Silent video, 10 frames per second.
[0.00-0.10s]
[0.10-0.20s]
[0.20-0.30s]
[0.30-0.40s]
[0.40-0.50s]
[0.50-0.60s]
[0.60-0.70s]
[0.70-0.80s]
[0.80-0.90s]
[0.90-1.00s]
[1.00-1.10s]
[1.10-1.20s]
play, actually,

----------------

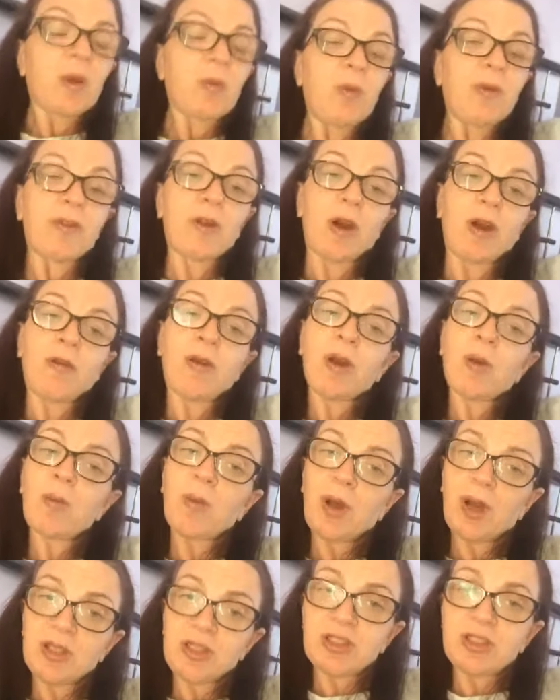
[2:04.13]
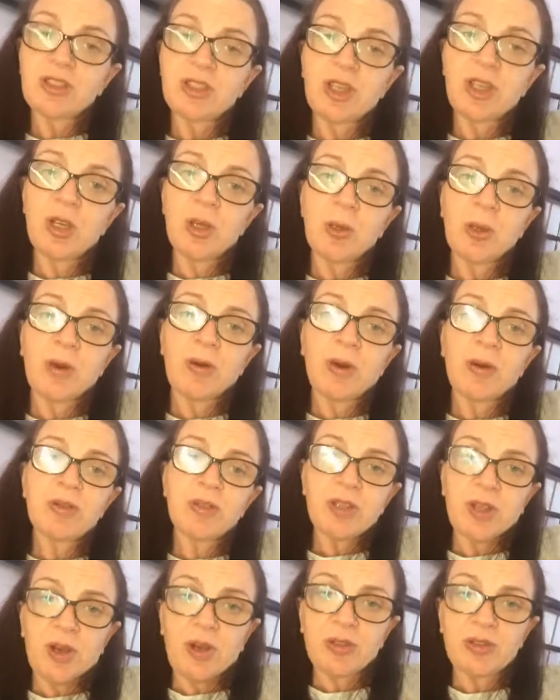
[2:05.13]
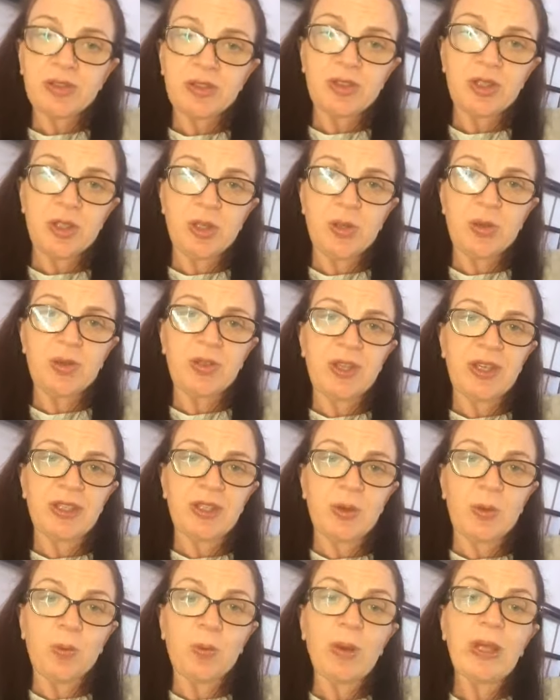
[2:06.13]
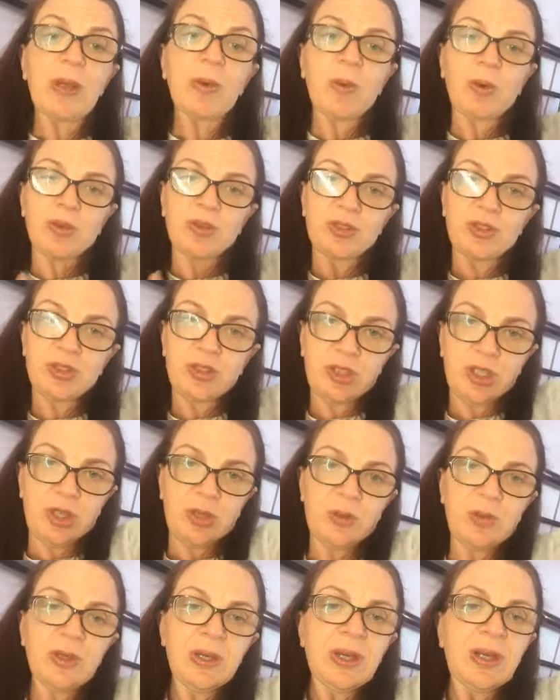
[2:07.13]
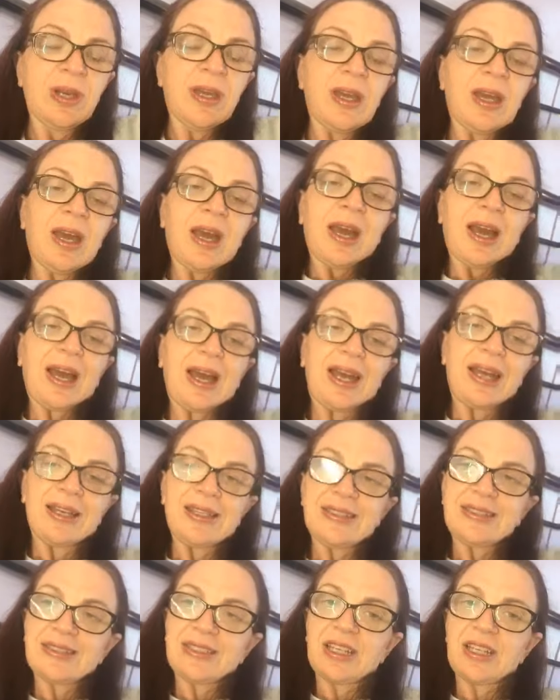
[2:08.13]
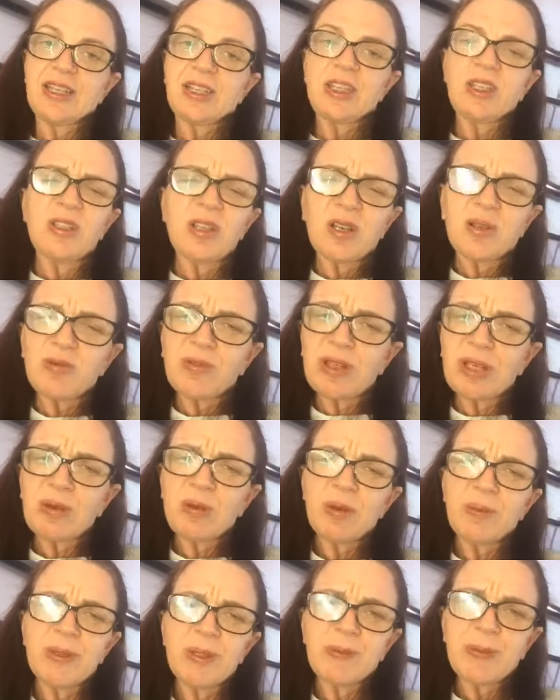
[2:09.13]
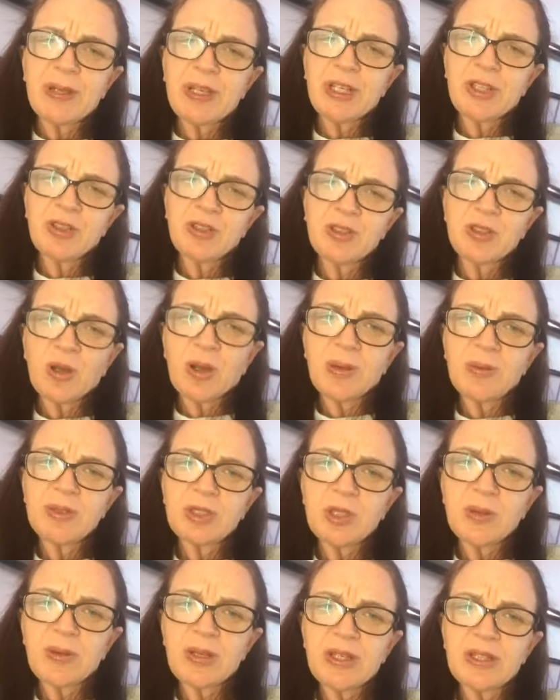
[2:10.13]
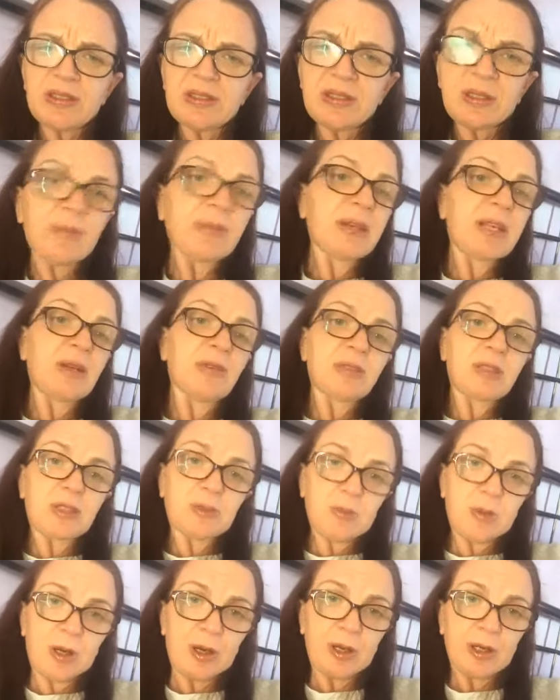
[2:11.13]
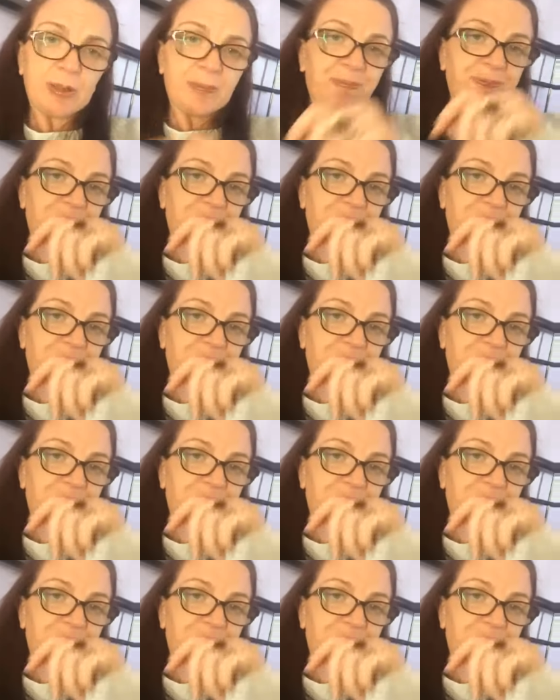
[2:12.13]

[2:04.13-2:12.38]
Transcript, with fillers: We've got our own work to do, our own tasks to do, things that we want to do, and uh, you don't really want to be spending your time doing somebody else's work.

----------------

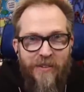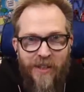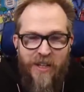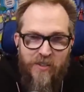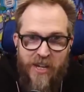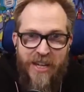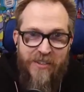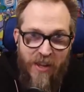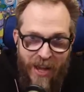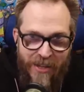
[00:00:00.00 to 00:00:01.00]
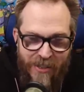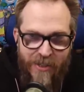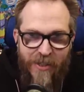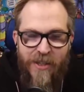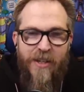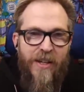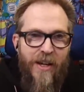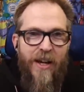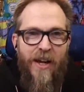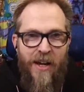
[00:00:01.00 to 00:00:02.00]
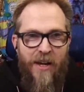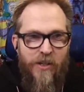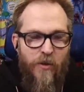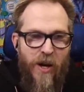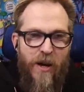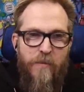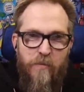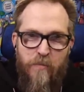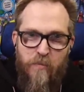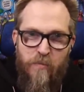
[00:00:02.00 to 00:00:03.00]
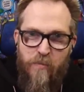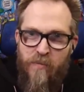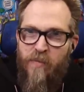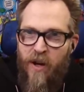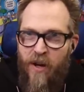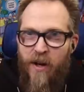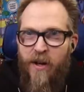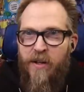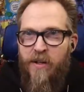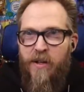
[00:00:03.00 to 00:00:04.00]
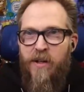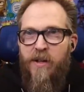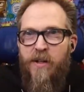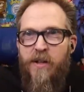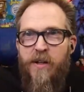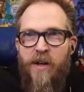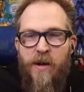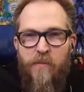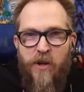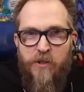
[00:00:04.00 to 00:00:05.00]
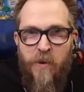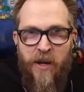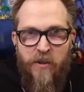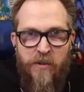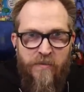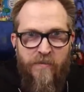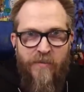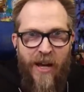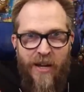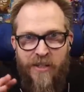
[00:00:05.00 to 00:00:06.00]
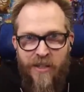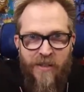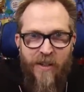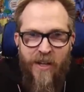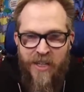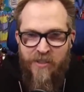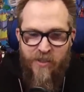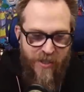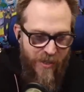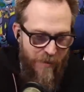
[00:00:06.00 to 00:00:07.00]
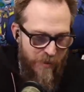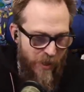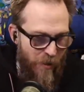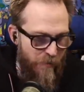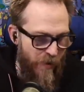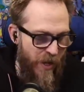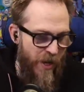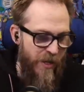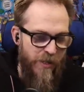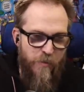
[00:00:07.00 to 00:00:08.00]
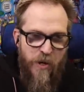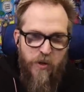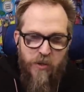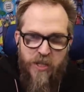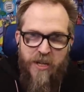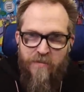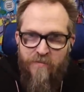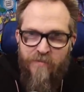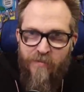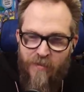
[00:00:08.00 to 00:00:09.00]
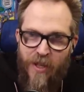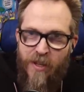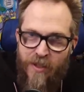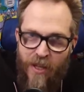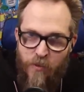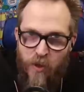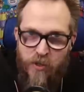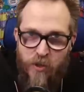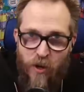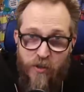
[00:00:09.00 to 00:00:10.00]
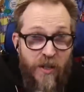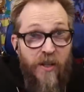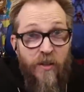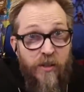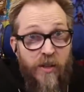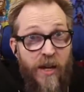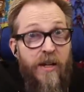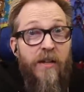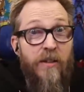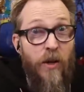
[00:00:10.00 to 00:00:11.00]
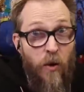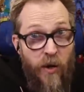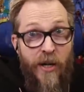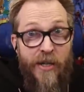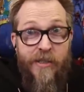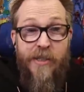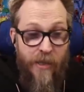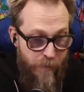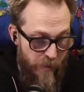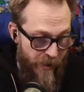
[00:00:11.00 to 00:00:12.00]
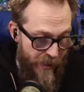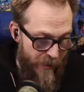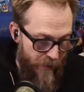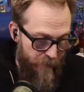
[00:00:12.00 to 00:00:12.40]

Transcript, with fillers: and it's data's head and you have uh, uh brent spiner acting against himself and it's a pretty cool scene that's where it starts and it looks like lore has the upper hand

----------------

» Problem statement: When you reach the line that has "[00:00:04.00 to 00:00:05.00]" in the data above, start repeating lines exactly, and stop after the line that has "Transcript, with fillers: and"; pictures stay out.

» Result for this task:
[00:00:04.00 to 00:00:05.00]
[00:00:05.00 to 00:00:06.00]
[00:00:06.00 to 00:00:07.00]
[00:00:07.00 to 00:00:08.00]
[00:00:08.00 to 00:00:09.00]
[00:00:09.00 to 00:00:10.00]
[00:00:10.00 to 00:00:11.00]
[00:00:11.00 to 00:00:12.00]
[00:00:12.00 to 00:00:12.40]

Transcript, with fillers: and it's data's head and you have uh, uh brent spiner acting against himself and it's a pretty cool scene that's where it starts and it looks like lore has the upper hand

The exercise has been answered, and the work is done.